### EXERCISE REQUIREMENTS
The copy you return must match the listing word for word and carry no pictures.
─── INPUT RECORDS ───
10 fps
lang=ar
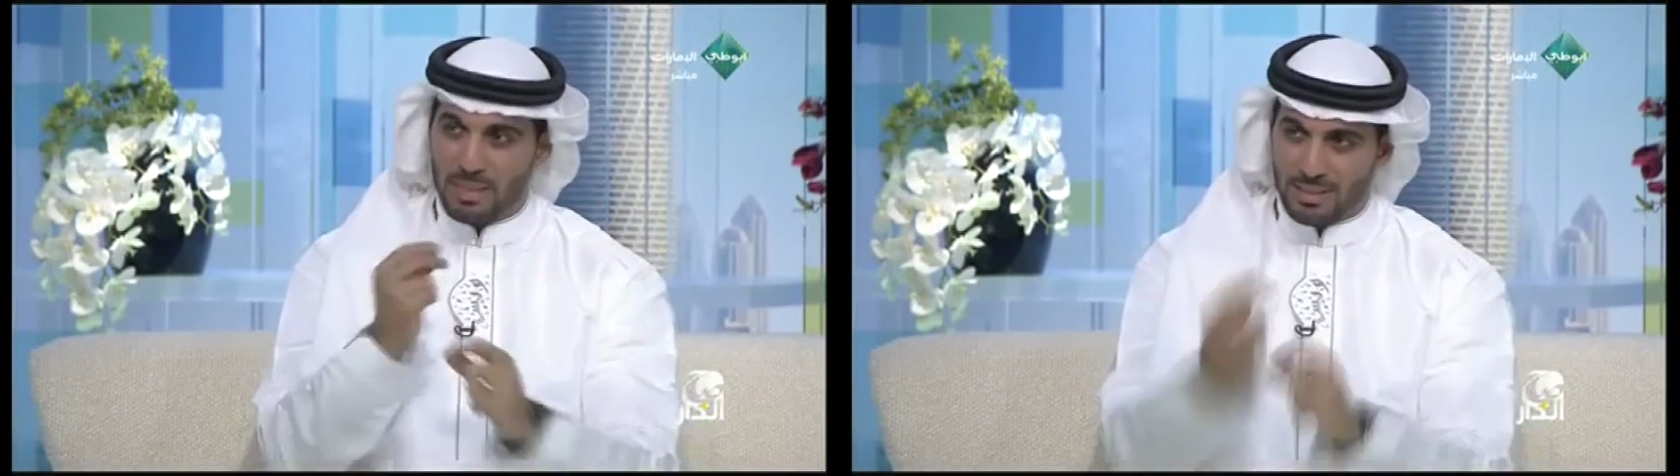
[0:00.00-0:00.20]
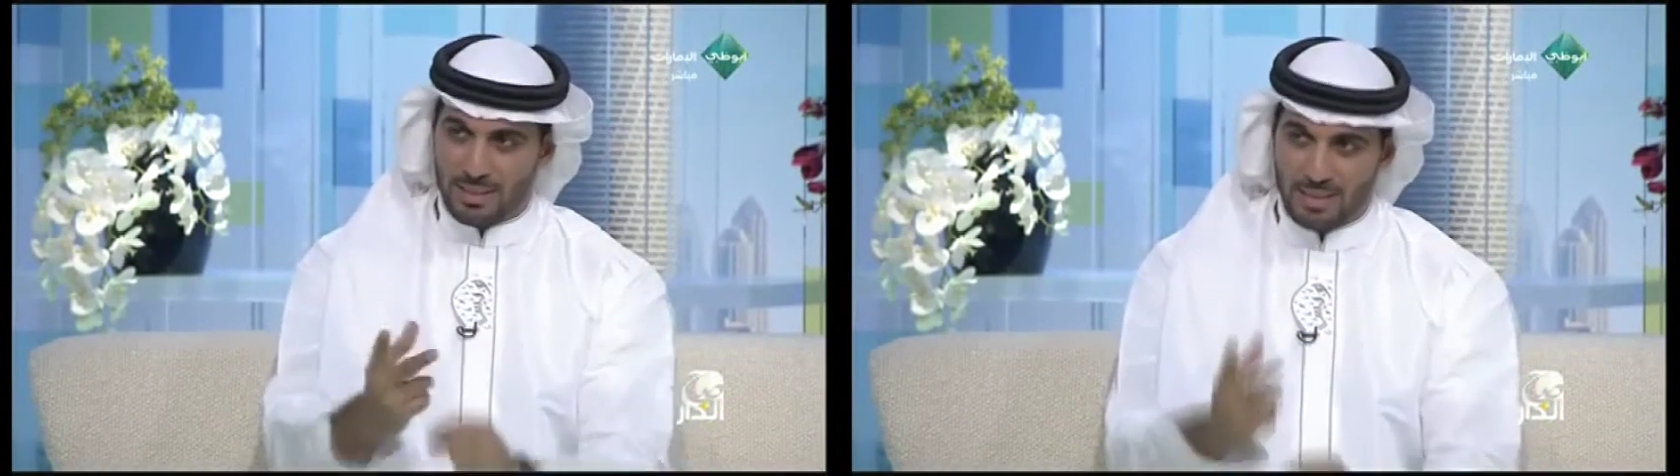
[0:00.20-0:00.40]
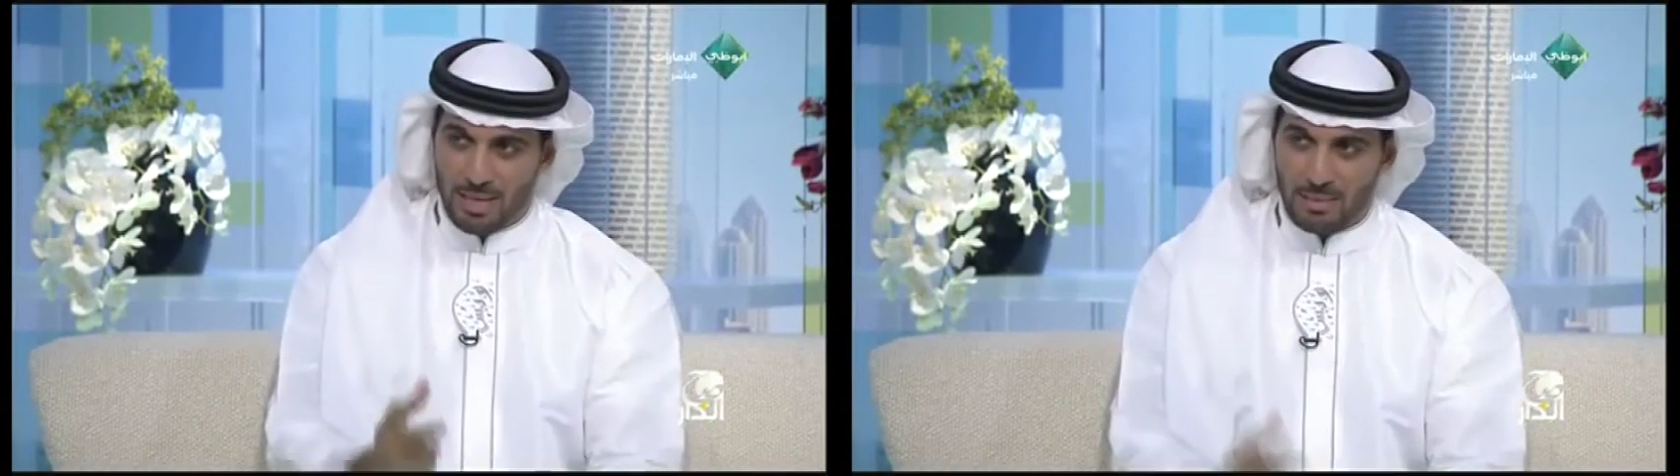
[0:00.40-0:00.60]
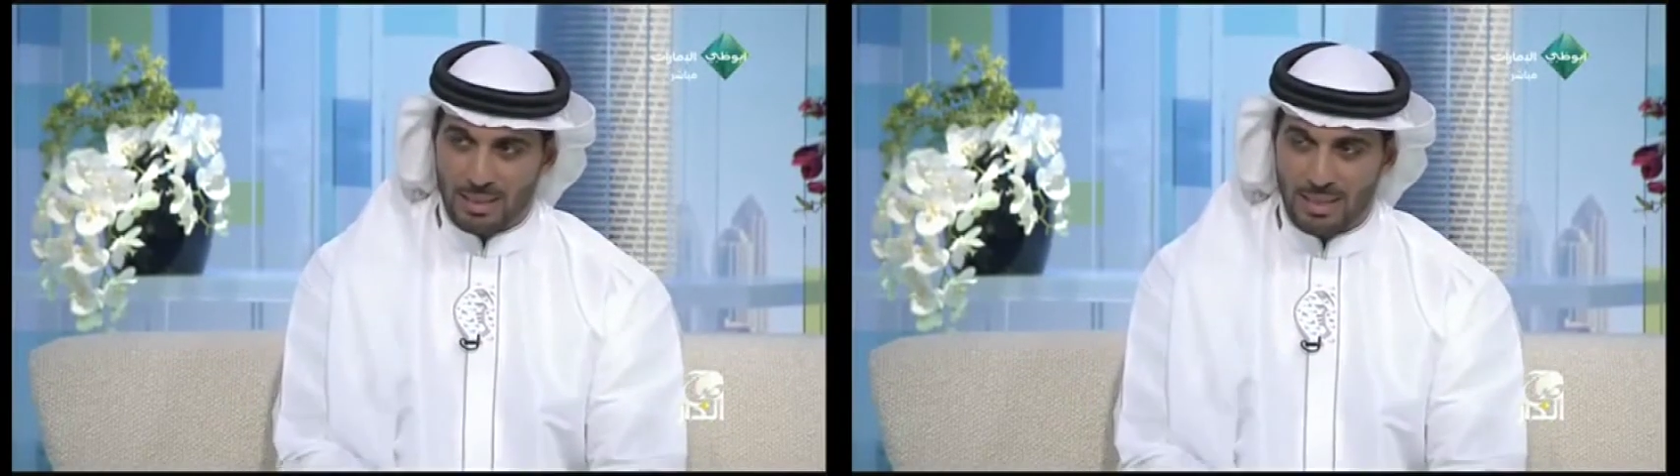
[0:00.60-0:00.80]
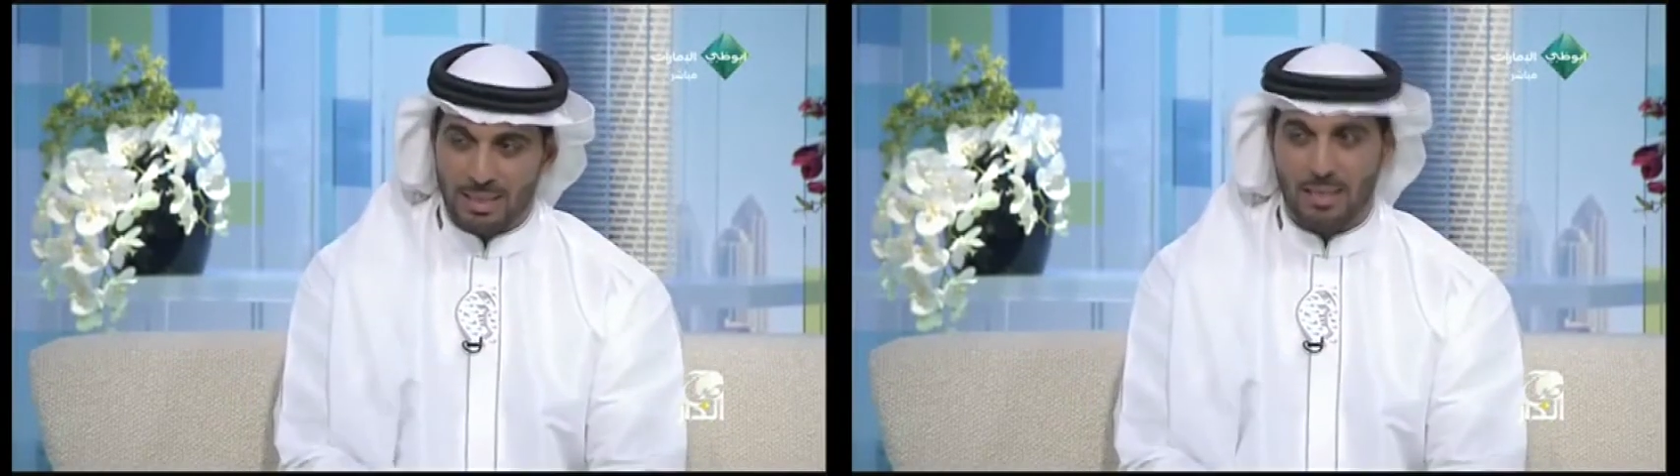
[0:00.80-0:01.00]
من استخدامه
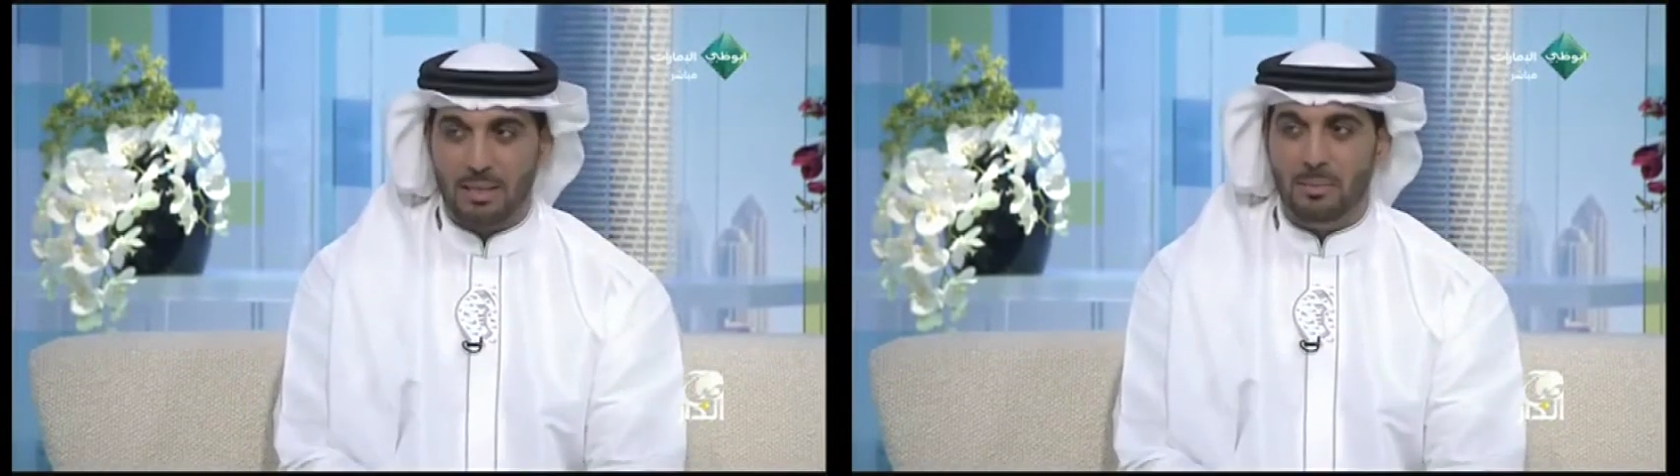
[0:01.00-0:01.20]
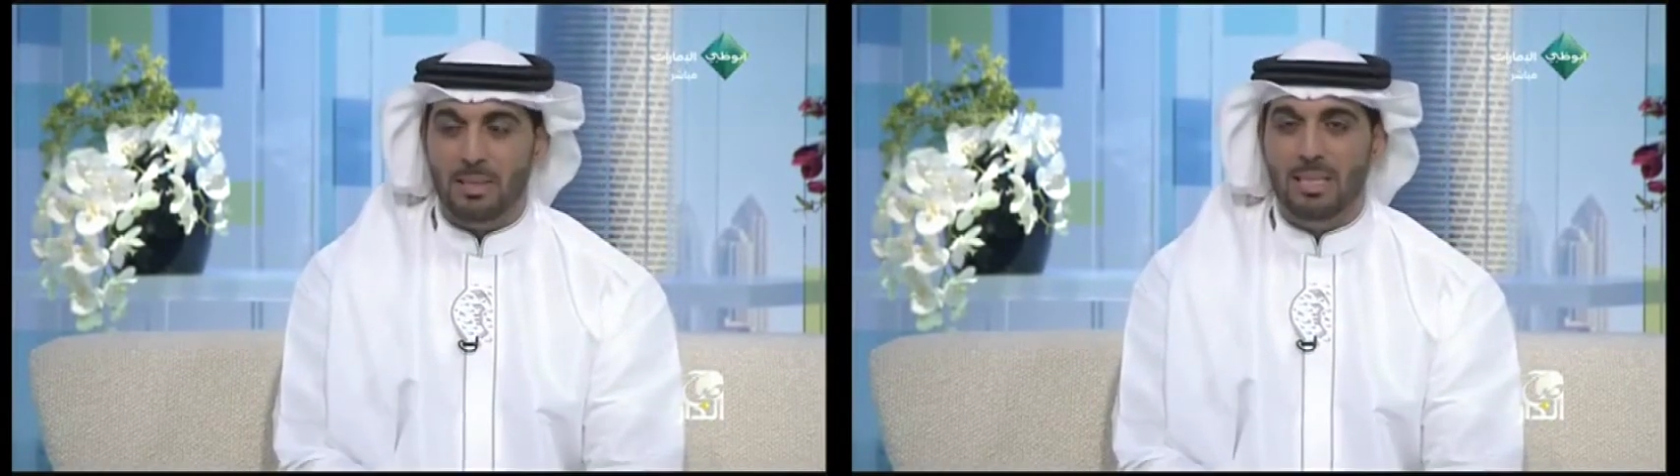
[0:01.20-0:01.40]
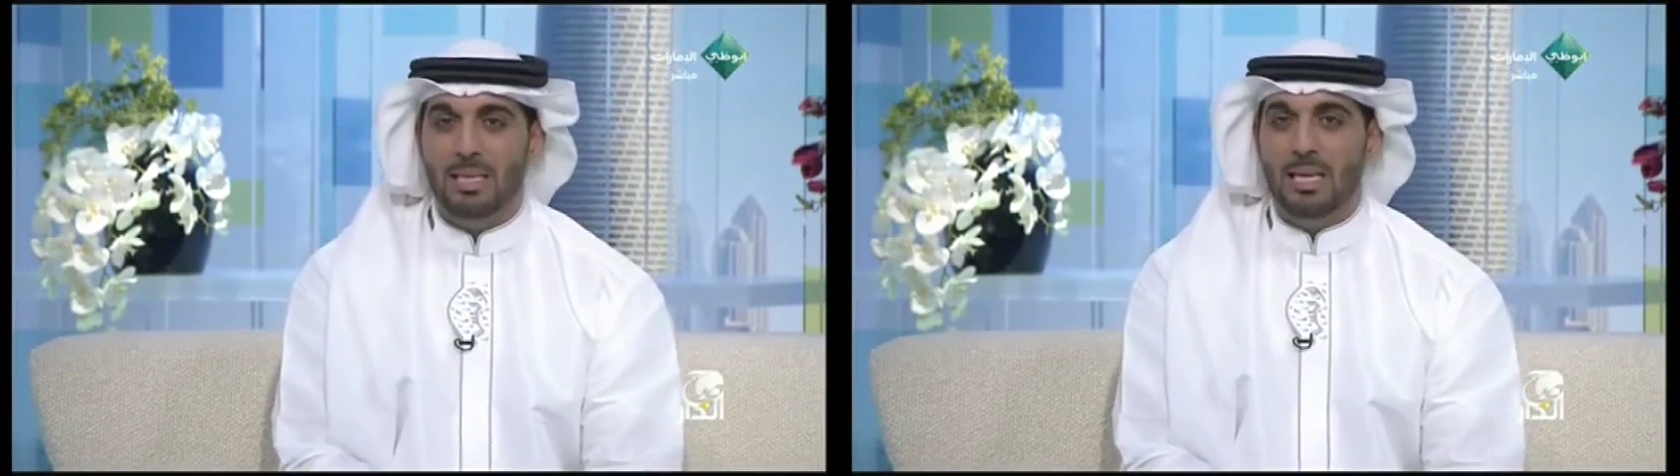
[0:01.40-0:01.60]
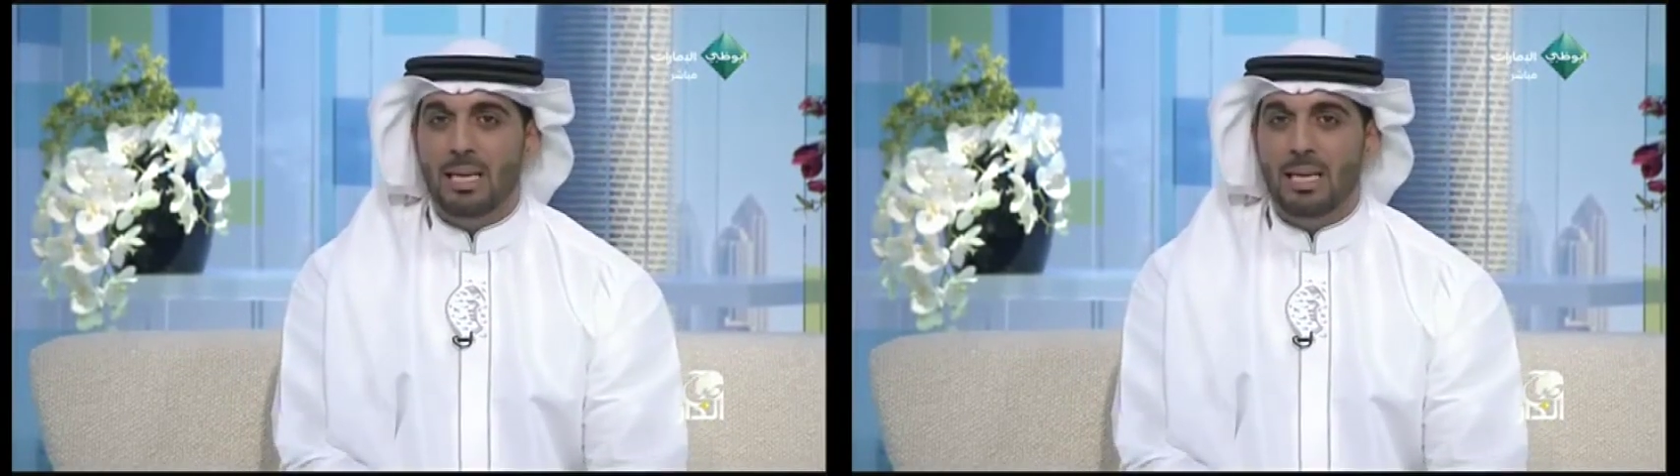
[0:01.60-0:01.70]
ككلمه نعم.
───
### YOUR SOLUTION
10 fps
lang=ar
[0:00.00-0:00.20]
[0:00.20-0:00.40]
[0:00.40-0:00.60]
[0:00.60-0:00.80]
[0:00.80-0:01.00]
من استخدامه
[0:01.00-0:01.20]
[0:01.20-0:01.40]
[0:01.40-0:01.60]
[0:01.60-0:01.70]
ككلمه نعم.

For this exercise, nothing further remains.